A New York City mother of two who shared her controversial story of being abducted by aliens from her downtown apartment in an upcoming Netflix docuseries says the streaming giant ended up portraying her as a fabulist — and now she’s fighting to block the show’s release.
Linda Napolitano, who first told her story under the pseudonym Linda Cortile, has long claimed three gray bipedal beings extracted her during the wee hours of November 30, 1989, from her 12th-floor window on a blue beam of light, lifting her onto a reddish-orange spacecraft that quickly sped off toward the Brooklyn Bridge.
Late artist-turned-UFO investigator Budd Hopkins championed Napolitano’s story in the 1997 book Witnessed: The True Story of the Brooklyn Bridge Abduction, generating widespread interest and, naturally, some skepticism.

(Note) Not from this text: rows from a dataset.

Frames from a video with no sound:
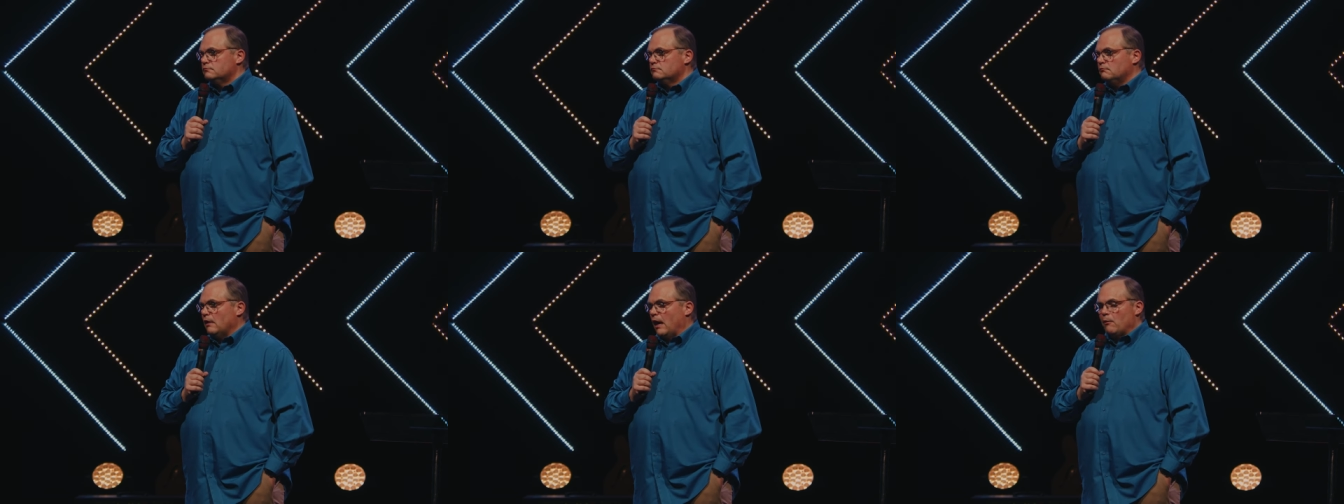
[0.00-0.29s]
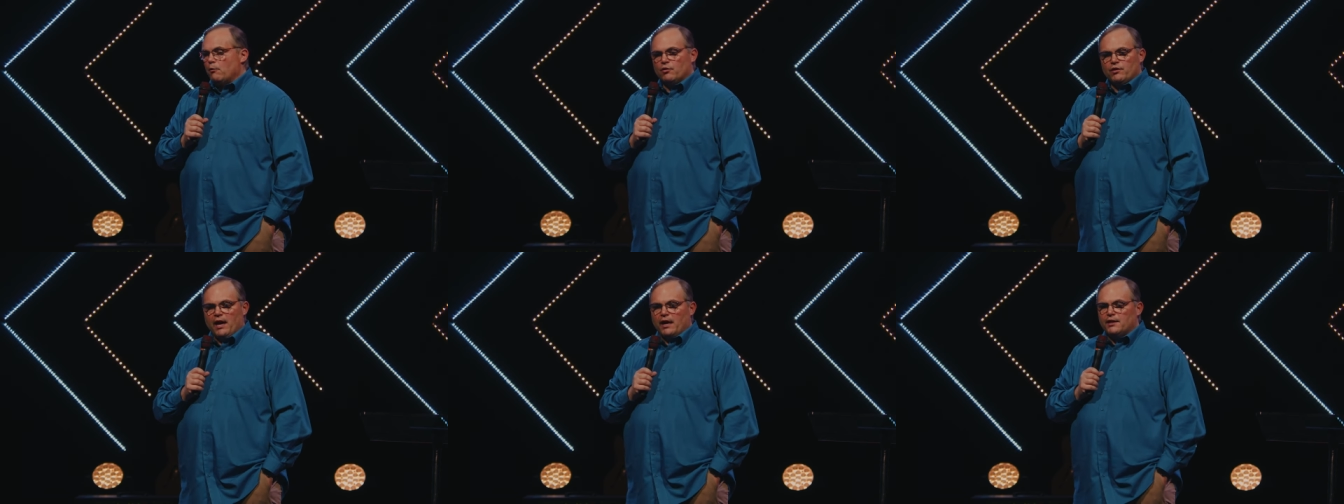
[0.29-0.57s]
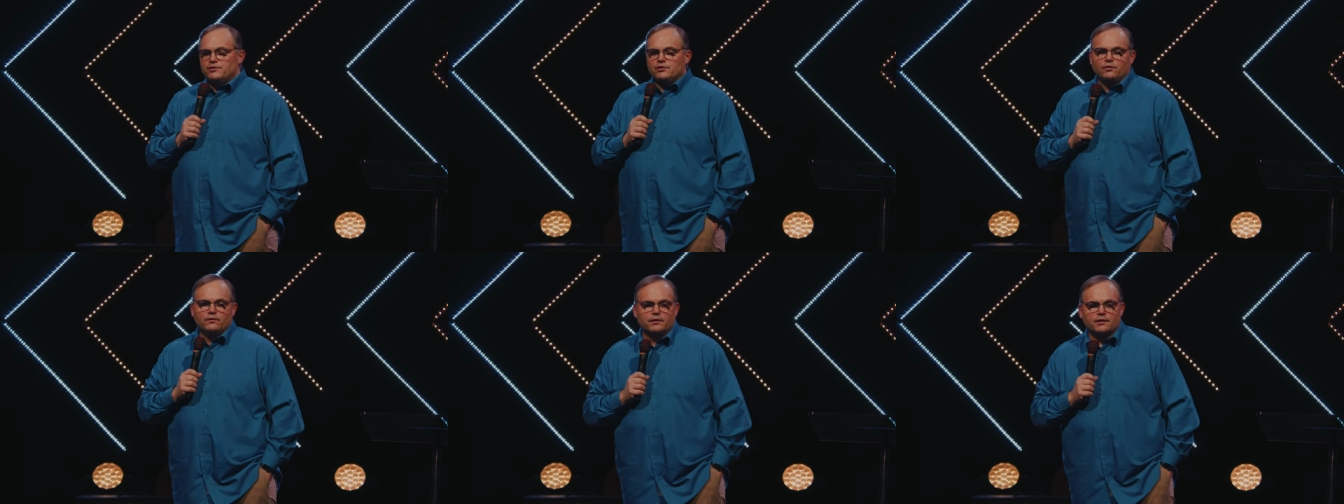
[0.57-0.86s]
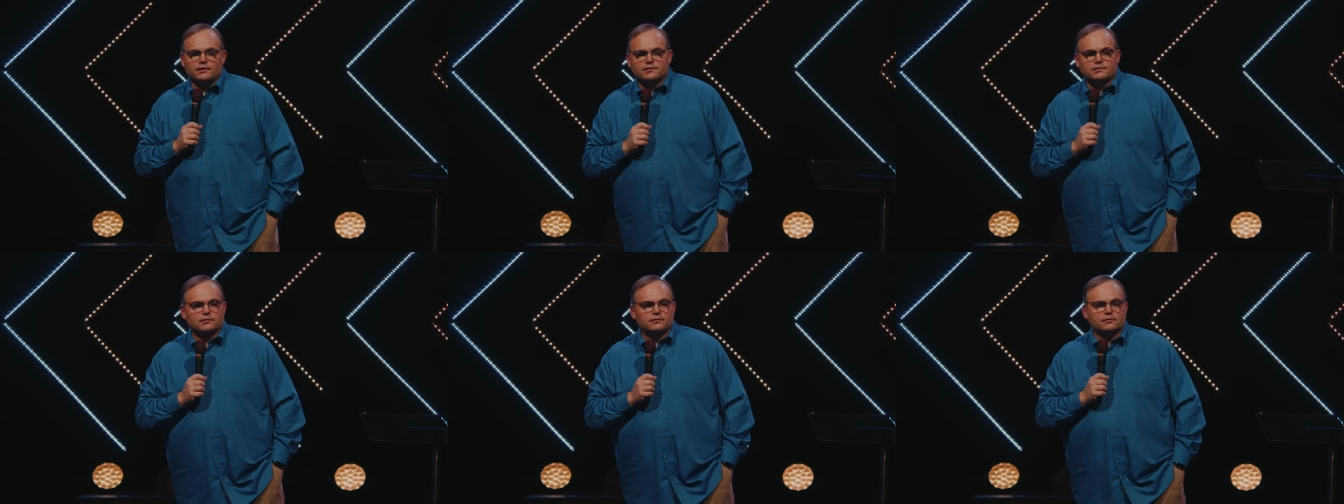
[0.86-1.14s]
I will not do
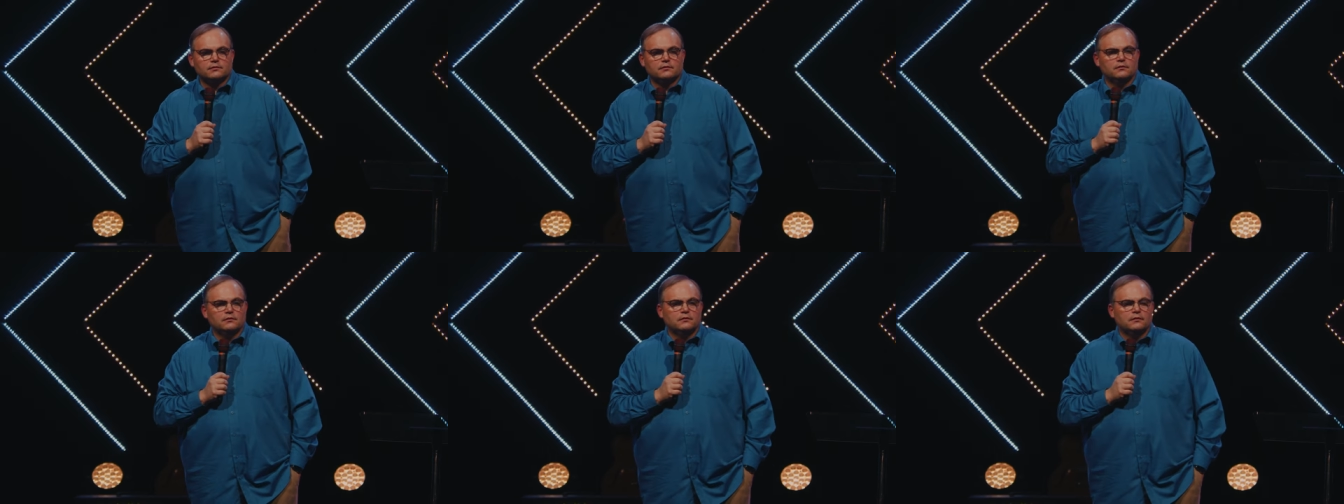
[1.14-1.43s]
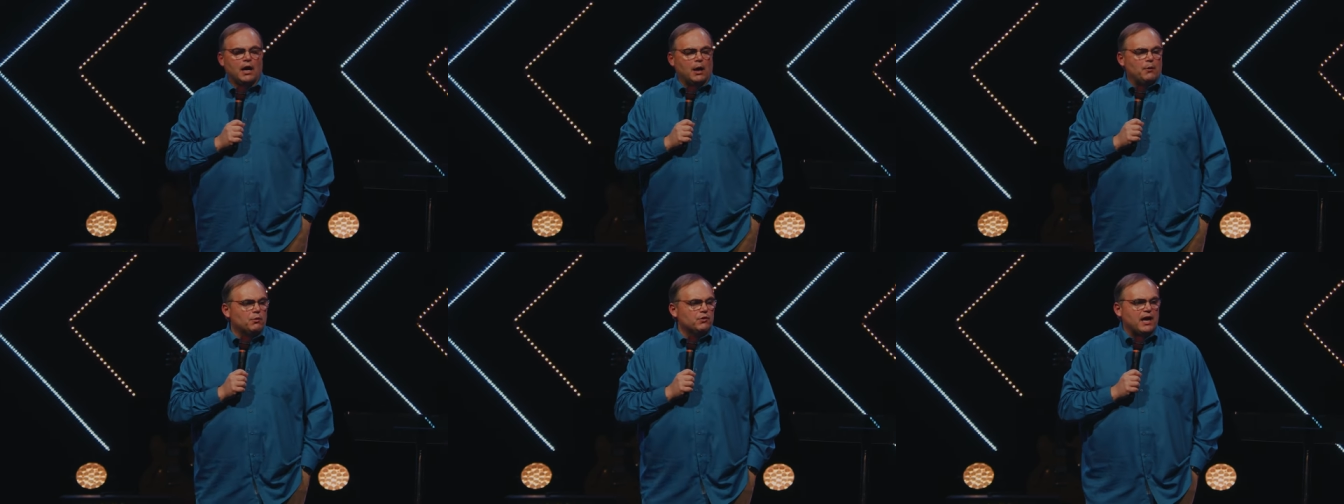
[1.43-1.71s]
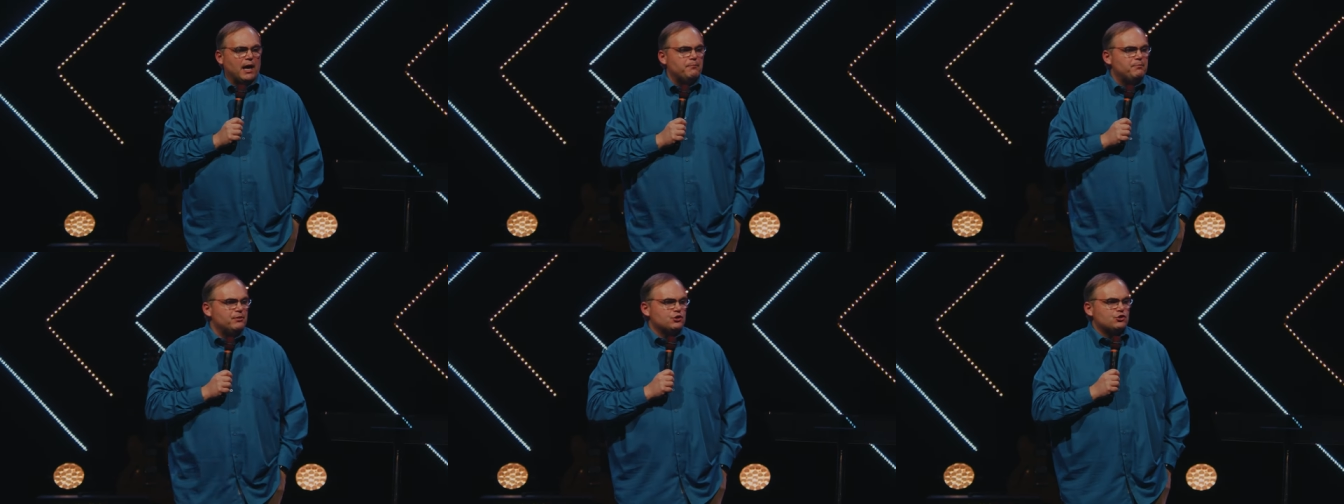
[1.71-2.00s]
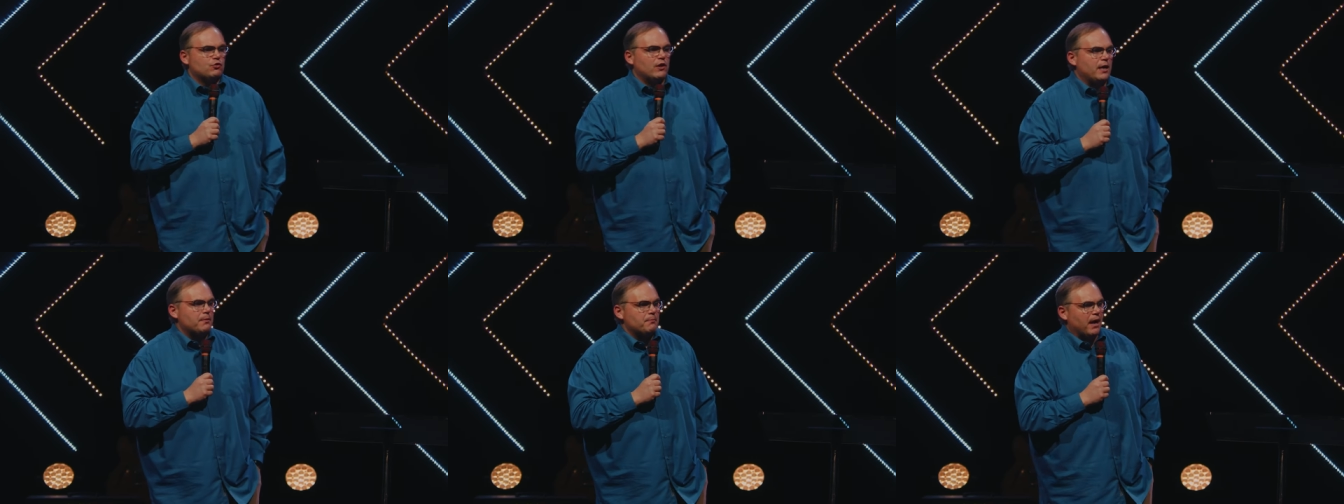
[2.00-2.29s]
this. I will not
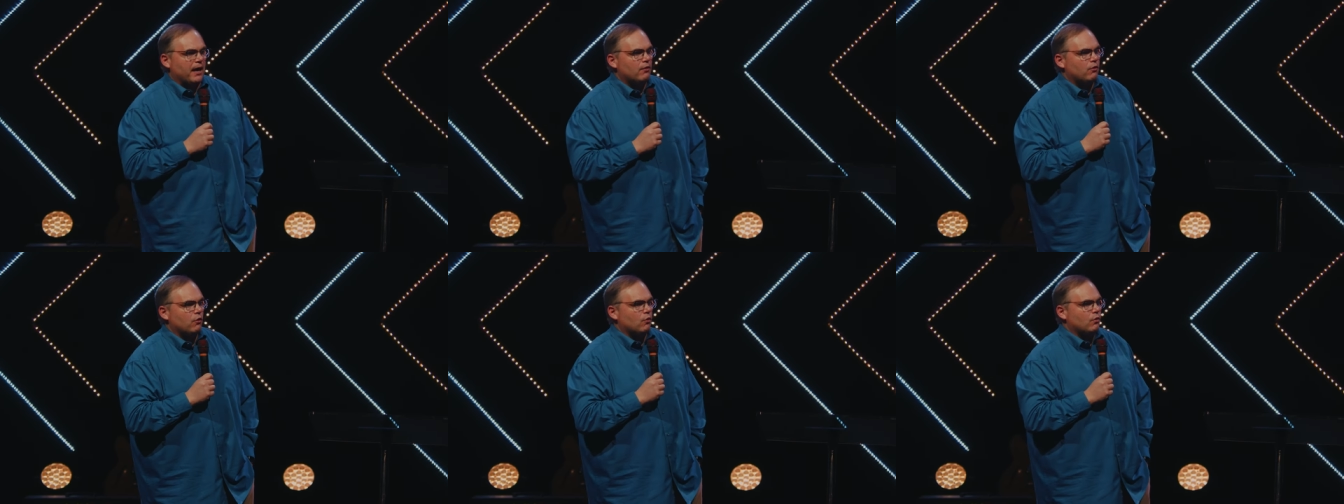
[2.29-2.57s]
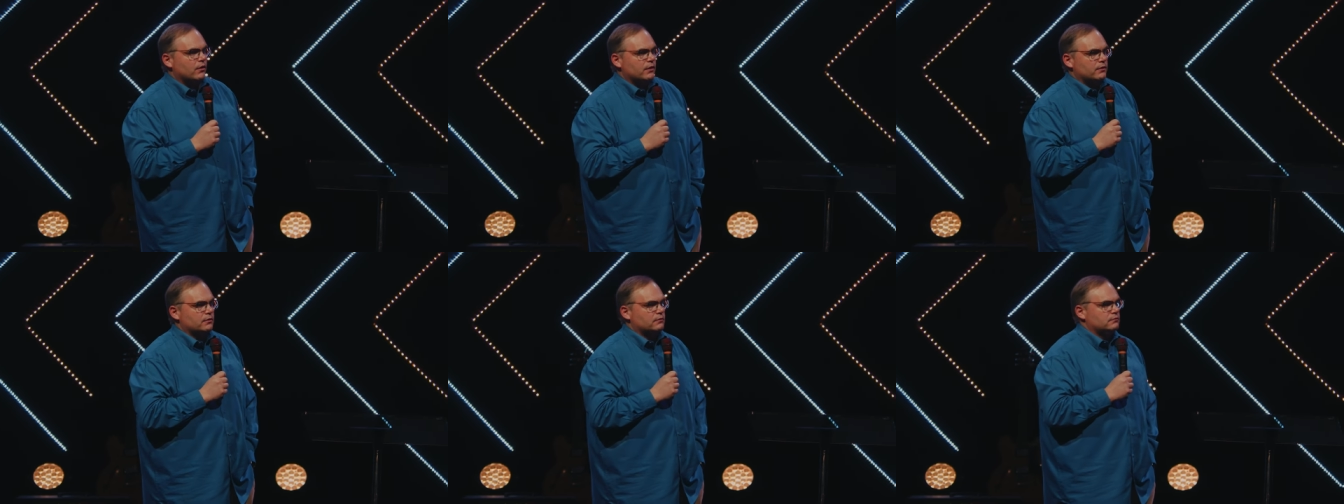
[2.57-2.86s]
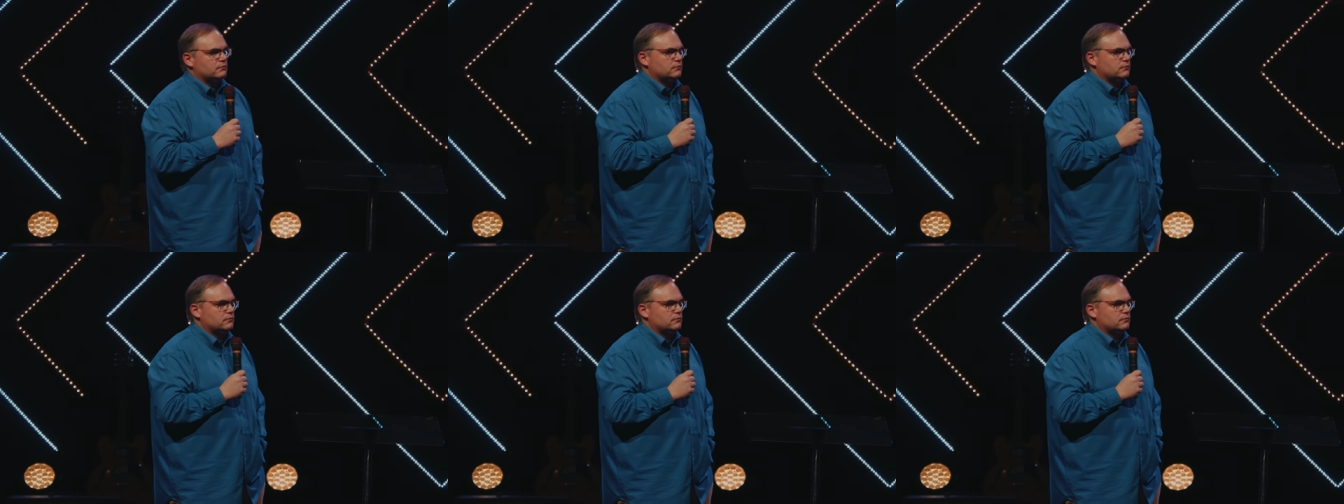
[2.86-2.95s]
betray my Lord.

Hopkins said he became further convinced Napolitano was telling the truth after he received a letter from two bodyguards who said they had been nearby protecting an unnamed “world leader” when they saw a woman floating through the night sky into an alien spacecraft. More than 20 other witnesses claimed that they, too, witnessed Napolitano’s purported abduction.
Now, Napolitano, 77, is trying to block Netflix from releasing its take on the supposed incident, The Manhattan Alien Abduction, set to premiere on Wednesday, claiming it presents “a tale of skepticism” and an examination of Napolitano’s “pulling the wool over [Hopkins’s] eyes,” rather than a credulous recitation of her claims, according to an eyepopping lawsuit obtained by The Independent.